[Opening RECORDS SHOWN section]

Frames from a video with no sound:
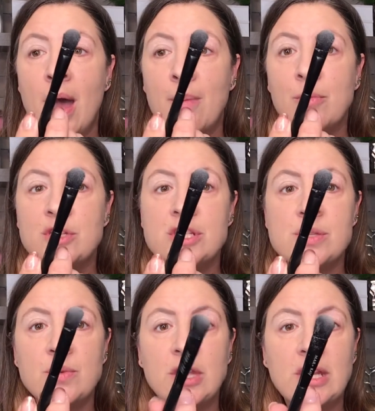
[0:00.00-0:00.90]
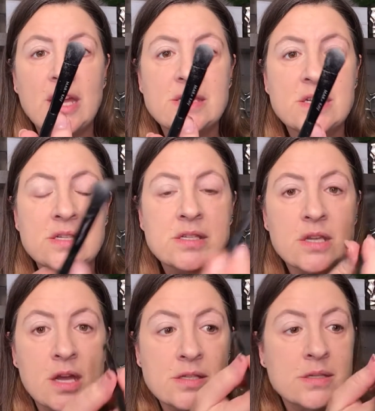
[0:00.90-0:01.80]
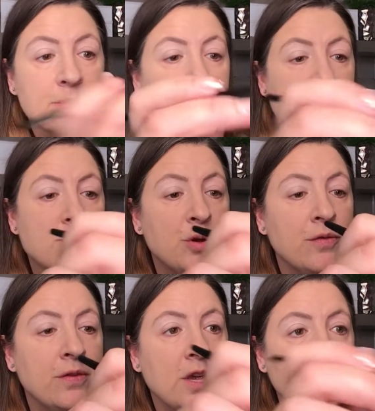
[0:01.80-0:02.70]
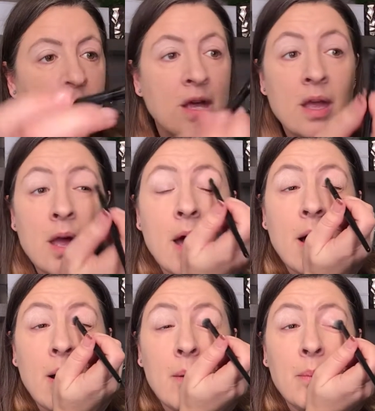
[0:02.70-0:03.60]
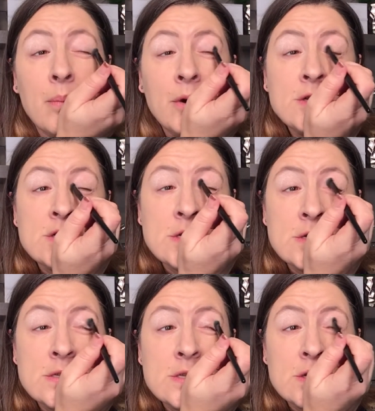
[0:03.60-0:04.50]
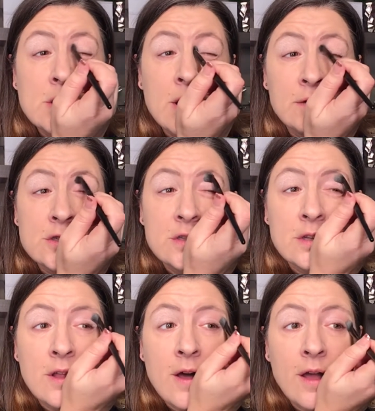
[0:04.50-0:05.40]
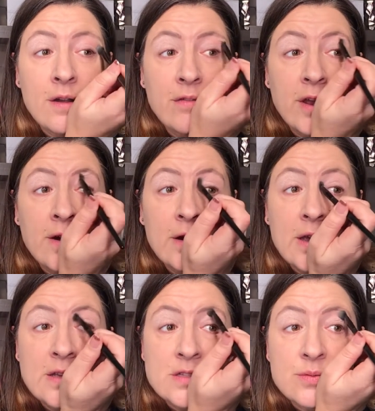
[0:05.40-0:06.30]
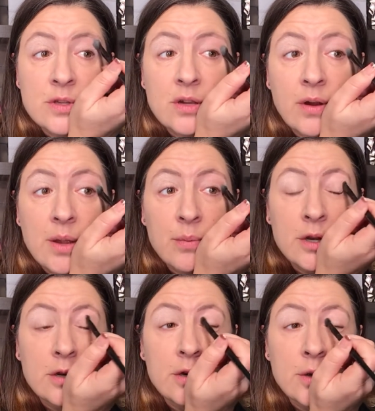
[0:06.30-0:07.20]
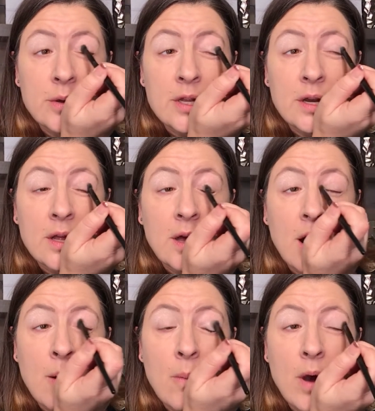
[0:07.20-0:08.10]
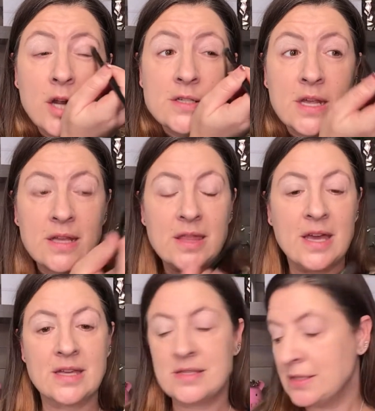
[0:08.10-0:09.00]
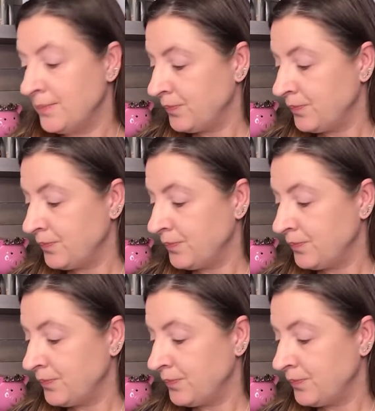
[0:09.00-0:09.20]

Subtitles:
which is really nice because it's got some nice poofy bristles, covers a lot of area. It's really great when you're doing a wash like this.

[Closing RECORDS SHOWN section]
[Opening RECORDS SHOWN section]

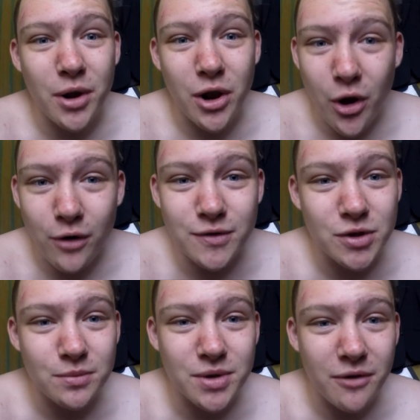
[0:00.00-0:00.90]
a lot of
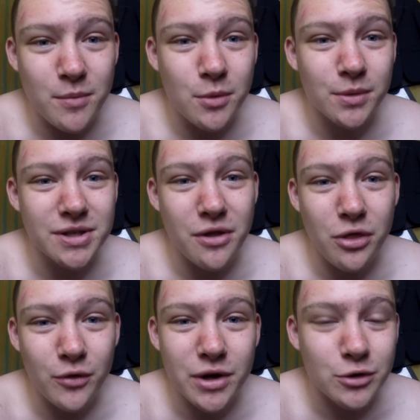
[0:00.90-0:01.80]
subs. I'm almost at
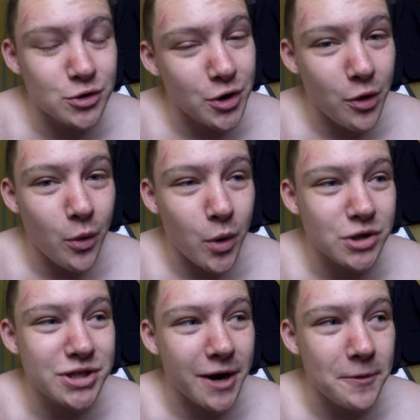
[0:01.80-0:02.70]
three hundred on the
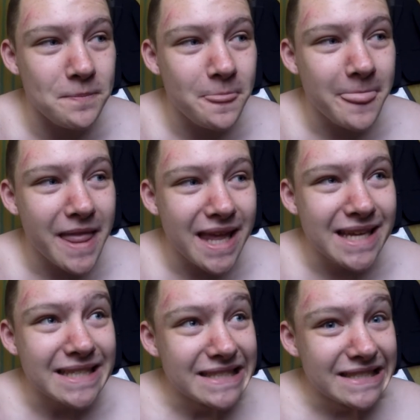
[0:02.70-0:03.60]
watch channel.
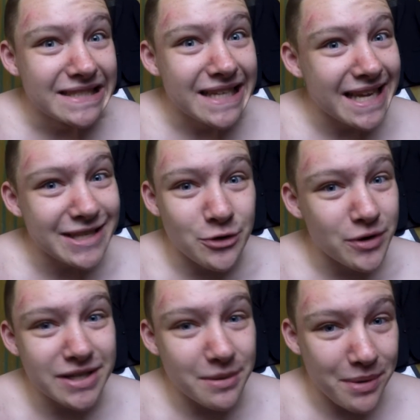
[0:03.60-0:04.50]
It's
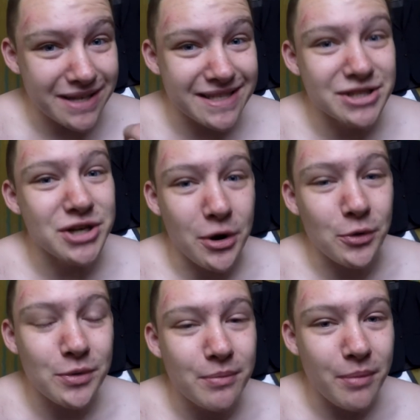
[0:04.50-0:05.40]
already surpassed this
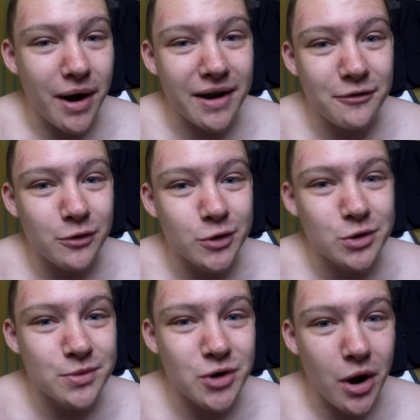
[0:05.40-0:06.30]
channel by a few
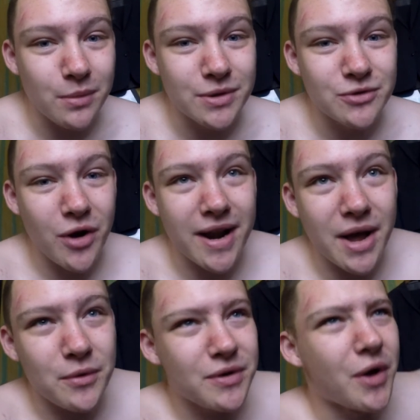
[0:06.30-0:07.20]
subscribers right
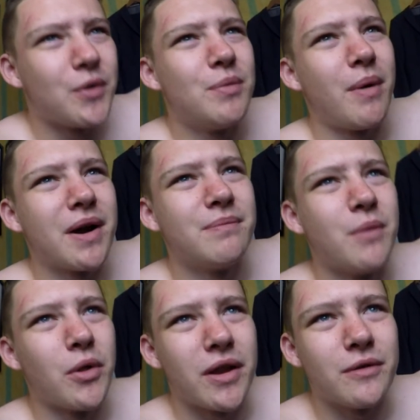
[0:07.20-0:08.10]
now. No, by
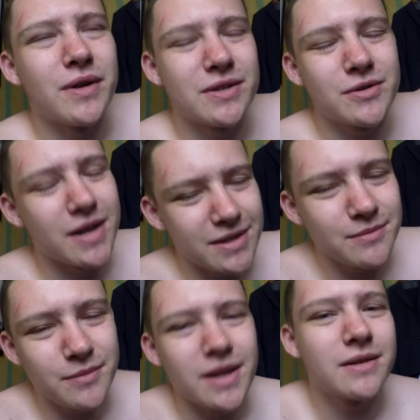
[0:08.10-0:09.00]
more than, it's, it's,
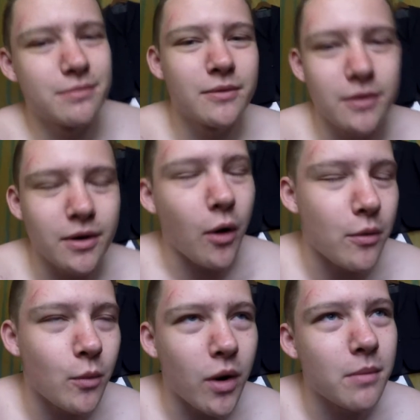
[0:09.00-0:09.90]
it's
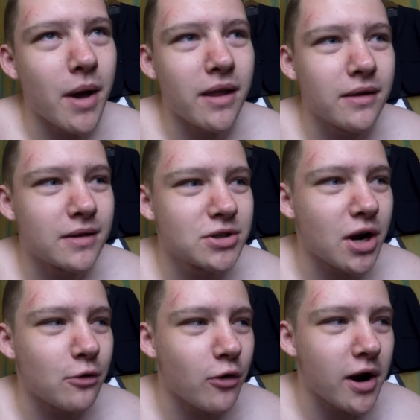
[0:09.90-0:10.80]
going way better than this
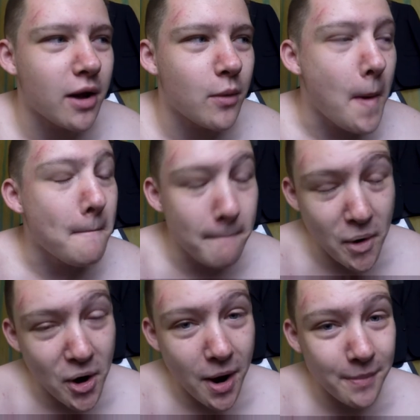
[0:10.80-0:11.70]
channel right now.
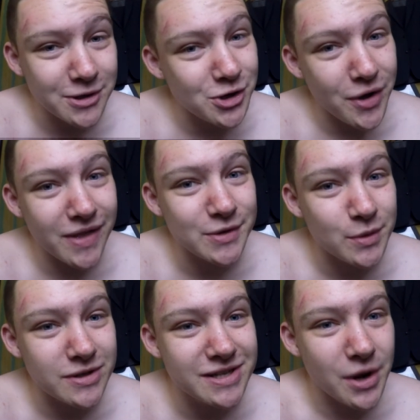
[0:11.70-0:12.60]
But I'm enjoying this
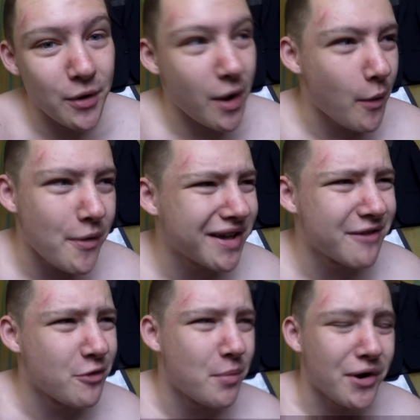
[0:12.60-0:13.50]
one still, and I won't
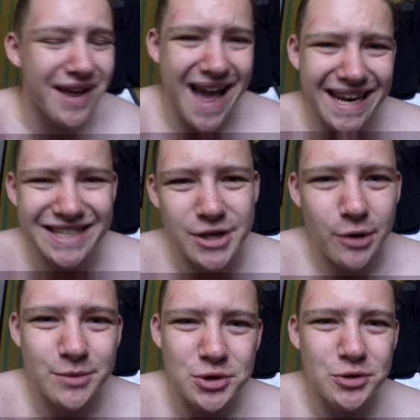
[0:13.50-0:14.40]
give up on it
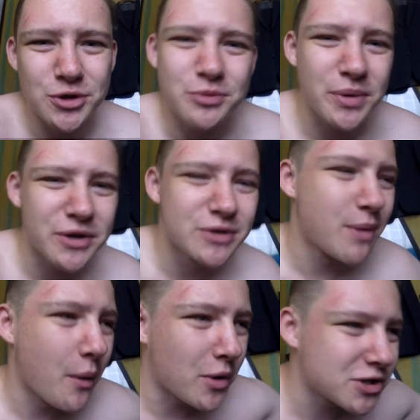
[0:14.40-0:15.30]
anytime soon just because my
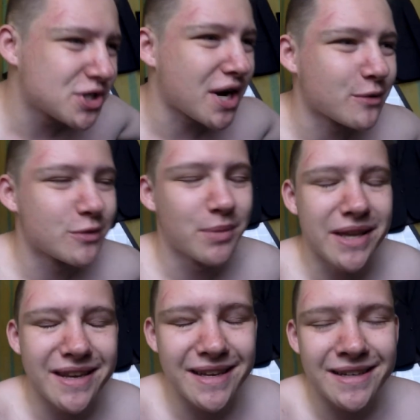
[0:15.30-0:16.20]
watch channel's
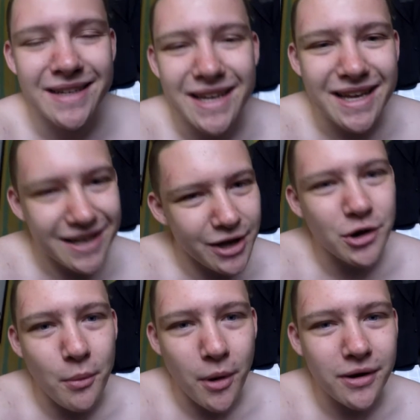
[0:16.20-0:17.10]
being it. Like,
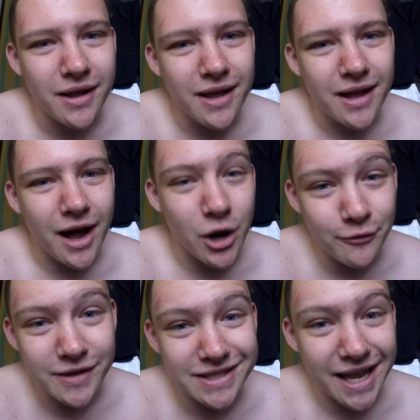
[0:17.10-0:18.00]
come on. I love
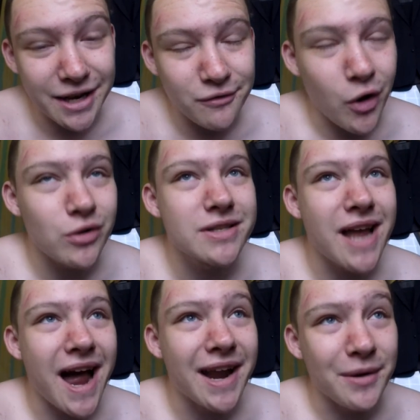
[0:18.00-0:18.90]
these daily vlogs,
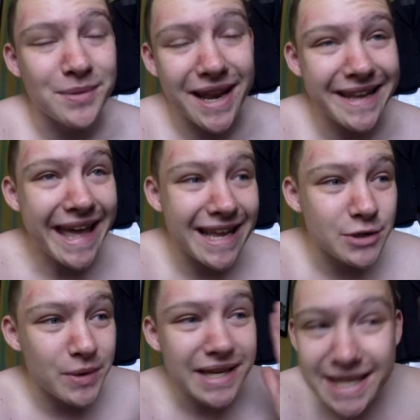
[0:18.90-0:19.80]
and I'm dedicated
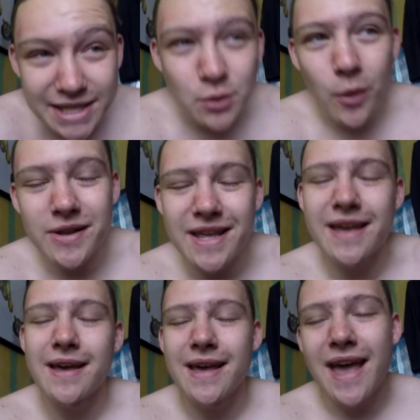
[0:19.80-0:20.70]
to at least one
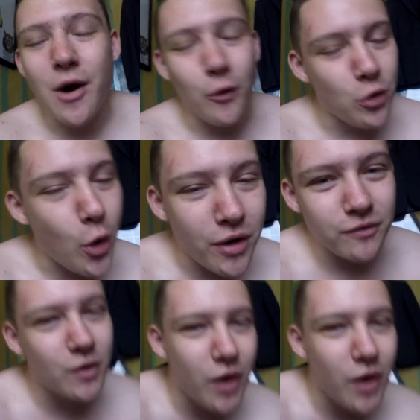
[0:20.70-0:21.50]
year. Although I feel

[Closing RECORDS SHOWN section]
[Opening RECORDS SHOWN section]

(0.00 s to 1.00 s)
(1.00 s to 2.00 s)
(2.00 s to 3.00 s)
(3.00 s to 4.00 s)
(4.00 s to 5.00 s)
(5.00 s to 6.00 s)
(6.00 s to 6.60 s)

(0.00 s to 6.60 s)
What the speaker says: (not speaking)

[Closing RECORDS SHOWN section]

Leave out the images and write out the lines above exactly, from the one with "Frames from a" up to and including the one with "[0:09.00-0:09.20]".

> **REPLY**:
Frames from a video with no sound:
[0:00.00-0:00.90]
[0:00.90-0:01.80]
[0:01.80-0:02.70]
[0:02.70-0:03.60]
[0:03.60-0:04.50]
[0:04.50-0:05.40]
[0:05.40-0:06.30]
[0:06.30-0:07.20]
[0:07.20-0:08.10]
[0:08.10-0:09.00]
[0:09.00-0:09.20]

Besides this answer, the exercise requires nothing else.